Barnes Danielle, Polanco Luis, Perea Jose A
Department of Computational Mathematics, Science and Engineering, Michigan State University, East Lansing, MI, United States.
Department of Mathematics, Michigan State University, East Lansing, MI, United States.
Front Artif Intell. 2021 Jul 28;4:681174. doi: 10.3389/frai.2021.681174. eCollection 2021.
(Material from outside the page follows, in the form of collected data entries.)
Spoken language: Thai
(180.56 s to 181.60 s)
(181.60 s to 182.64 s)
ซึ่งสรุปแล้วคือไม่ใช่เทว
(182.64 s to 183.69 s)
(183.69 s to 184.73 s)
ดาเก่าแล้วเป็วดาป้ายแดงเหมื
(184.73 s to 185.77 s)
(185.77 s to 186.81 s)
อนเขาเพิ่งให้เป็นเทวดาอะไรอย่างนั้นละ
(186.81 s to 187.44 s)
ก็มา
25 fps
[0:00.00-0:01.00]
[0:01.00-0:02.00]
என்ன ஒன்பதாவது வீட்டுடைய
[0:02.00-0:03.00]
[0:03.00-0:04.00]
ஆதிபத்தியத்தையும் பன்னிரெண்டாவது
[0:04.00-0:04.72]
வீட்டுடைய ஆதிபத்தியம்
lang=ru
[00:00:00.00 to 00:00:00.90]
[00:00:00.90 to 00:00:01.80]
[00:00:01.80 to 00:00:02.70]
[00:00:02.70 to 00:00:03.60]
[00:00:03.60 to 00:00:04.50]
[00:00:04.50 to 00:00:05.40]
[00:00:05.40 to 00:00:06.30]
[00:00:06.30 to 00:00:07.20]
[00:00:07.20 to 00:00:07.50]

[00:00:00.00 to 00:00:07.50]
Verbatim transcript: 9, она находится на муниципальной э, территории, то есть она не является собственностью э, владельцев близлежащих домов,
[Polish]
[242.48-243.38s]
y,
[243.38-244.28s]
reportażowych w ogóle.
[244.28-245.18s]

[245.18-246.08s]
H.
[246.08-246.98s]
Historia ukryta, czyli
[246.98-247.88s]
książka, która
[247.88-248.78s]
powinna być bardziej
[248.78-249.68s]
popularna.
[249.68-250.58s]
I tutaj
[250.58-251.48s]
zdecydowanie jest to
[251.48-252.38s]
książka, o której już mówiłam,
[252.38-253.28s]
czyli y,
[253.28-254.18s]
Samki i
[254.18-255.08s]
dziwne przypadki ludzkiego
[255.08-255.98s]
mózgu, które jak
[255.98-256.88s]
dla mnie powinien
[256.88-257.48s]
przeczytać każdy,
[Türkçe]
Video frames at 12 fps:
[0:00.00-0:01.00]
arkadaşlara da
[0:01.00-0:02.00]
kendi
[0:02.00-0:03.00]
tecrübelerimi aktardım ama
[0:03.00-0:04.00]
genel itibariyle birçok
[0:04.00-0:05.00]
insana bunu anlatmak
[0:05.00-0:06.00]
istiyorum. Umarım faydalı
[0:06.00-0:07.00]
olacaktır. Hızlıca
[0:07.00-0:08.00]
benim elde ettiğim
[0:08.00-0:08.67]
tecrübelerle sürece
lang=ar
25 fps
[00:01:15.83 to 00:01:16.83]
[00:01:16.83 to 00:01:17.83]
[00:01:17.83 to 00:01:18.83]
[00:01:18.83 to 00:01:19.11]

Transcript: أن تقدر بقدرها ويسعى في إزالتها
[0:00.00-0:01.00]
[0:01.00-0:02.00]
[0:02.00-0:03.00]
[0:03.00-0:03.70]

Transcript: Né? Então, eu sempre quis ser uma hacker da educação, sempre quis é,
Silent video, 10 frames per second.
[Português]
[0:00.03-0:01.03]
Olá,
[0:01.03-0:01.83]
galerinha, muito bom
Many and varied methods currently exist for featurization, which is the process of mapping persistence diagrams to Euclidean space, with the goal of maximally preserving structure. However, and to our knowledge, there are presently no methodical comparisons of existing approaches, nor a standardized collection of test data sets. This paper provides a comparative study of several such methods. In particular, we review, evaluate, and compare the stable multi-scale kernel, persistence landscapes, persistence images, the ring of algebraic functions, template functions, and adaptive template systems. Using these approaches for feature extraction, we apply and compare popular machine learning methods on five data sets: MNIST, Shape retrieval of non-rigid 3D Human Models (SHREC14), extracts from the Protein Classification Benchmark Collection (Protein), MPEG7 shape matching, and HAM10000 skin lesion data set. These data sets are commonly used in the above methods for featurization, and we use them to evaluate predictive utility in real-world applications.
目前存在许多不同的特征化方法,特征化是将持久图映射到欧几里得空间的过程,其目标是最大程度地保留结构。然而,据我们所知,目前尚无对现有方法的系统比较,也没有标准化的测试数据集集合。本文对几种此类方法进行了比较研究。具体而言,我们回顾、评估并比较了稳定多尺度核、持久景观、持久图像、代数函数环、模板函数和自适应模板系统。使用这些方法进行特征提取,我们在五个数据集上应用并比较了流行的机器学习方法:MNIST、非刚性3D人体模型形状检索(SHREC14)、蛋白质分类基准数据集(Protein)提取的数据、MPEG7形状匹配以及HAM10000皮肤病变数据集。这些数据集在上述特征化方法中常用,我们用它们来评估在实际应用中的预测效用。